**ACTIVITY**: Drop every picture and give the entries back exactly.

**Stored data entries**:

#####

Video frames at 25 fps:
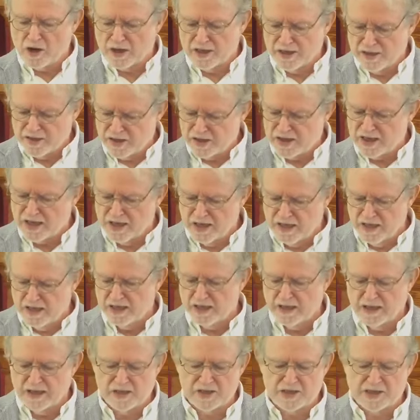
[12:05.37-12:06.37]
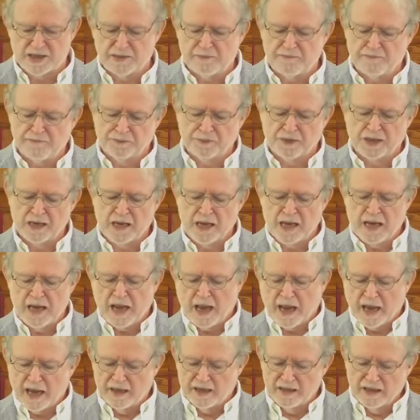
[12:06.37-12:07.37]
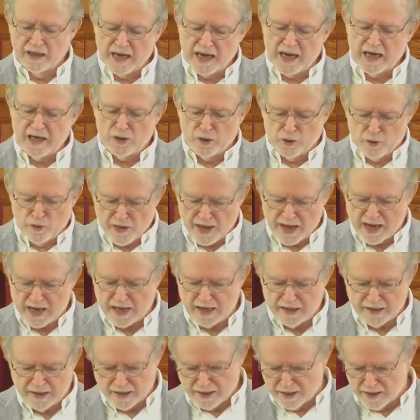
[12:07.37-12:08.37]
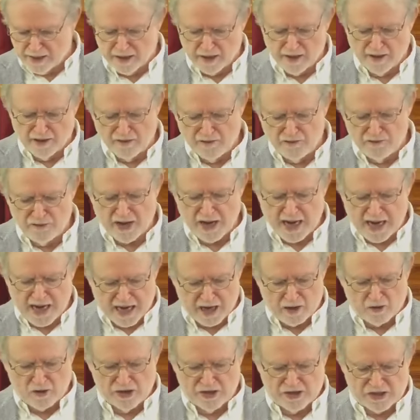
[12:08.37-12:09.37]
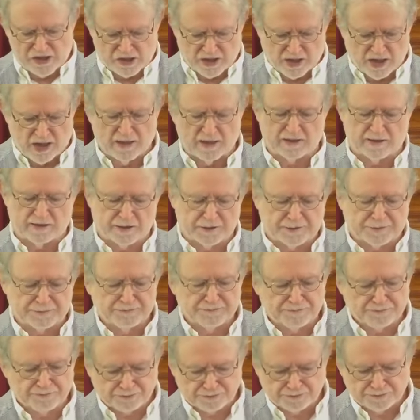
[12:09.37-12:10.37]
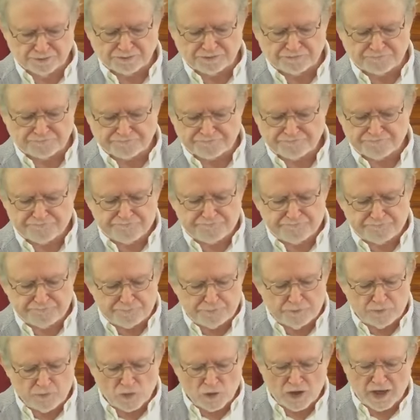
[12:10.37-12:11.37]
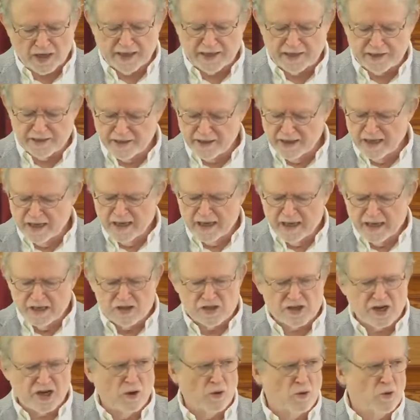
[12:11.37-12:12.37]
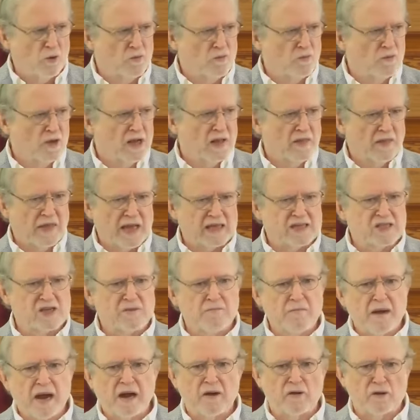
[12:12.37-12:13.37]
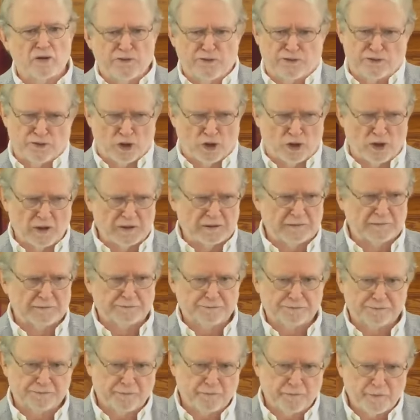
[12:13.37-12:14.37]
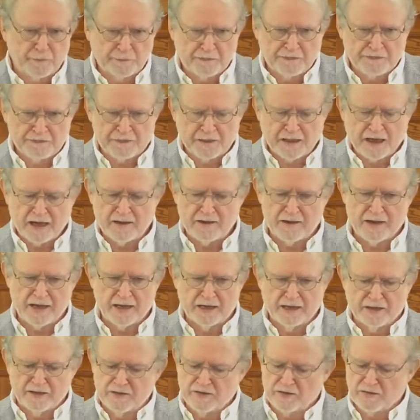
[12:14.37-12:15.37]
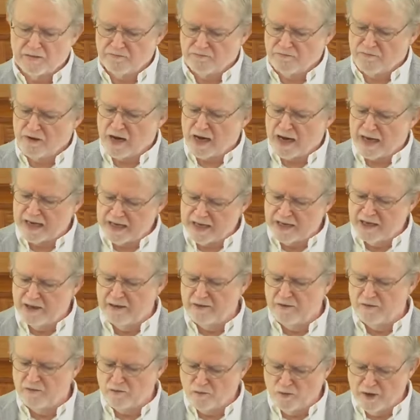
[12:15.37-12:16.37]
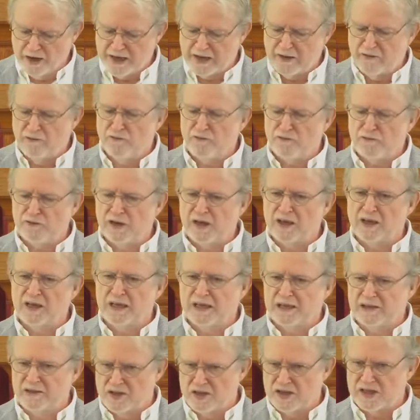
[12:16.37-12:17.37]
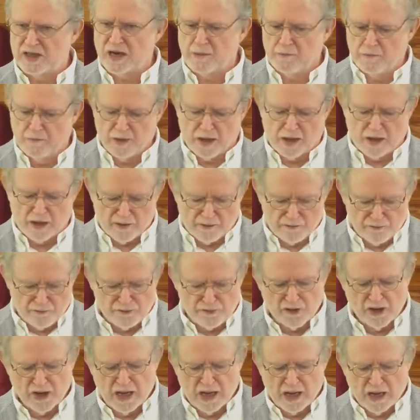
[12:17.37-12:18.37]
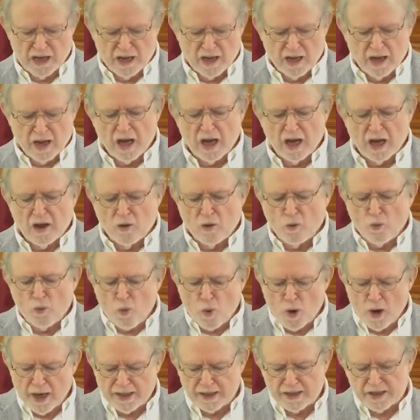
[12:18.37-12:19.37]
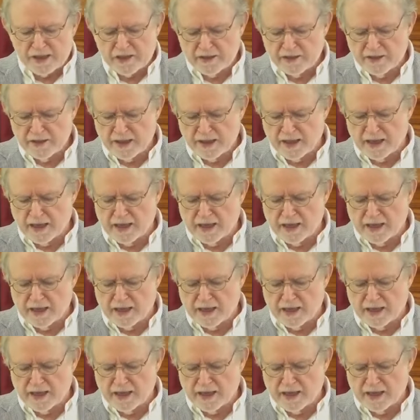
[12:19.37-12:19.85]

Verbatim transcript: Augustinianism, and later that of Aristotle. Okay, so that's a mouthful, and we can fill in some of what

#####

**EXERCISE OUTPUT**:
Video frames at 25 fps:
[12:05.37-12:06.37]
[12:06.37-12:07.37]
[12:07.37-12:08.37]
[12:08.37-12:09.37]
[12:09.37-12:10.37]
[12:10.37-12:11.37]
[12:11.37-12:12.37]
[12:12.37-12:13.37]
[12:13.37-12:14.37]
[12:14.37-12:15.37]
[12:15.37-12:16.37]
[12:16.37-12:17.37]
[12:17.37-12:18.37]
[12:18.37-12:19.37]
[12:19.37-12:19.85]

Verbatim transcript: Augustinianism, and later that of Aristotle. Okay, so that's a mouthful, and we can fill in some of what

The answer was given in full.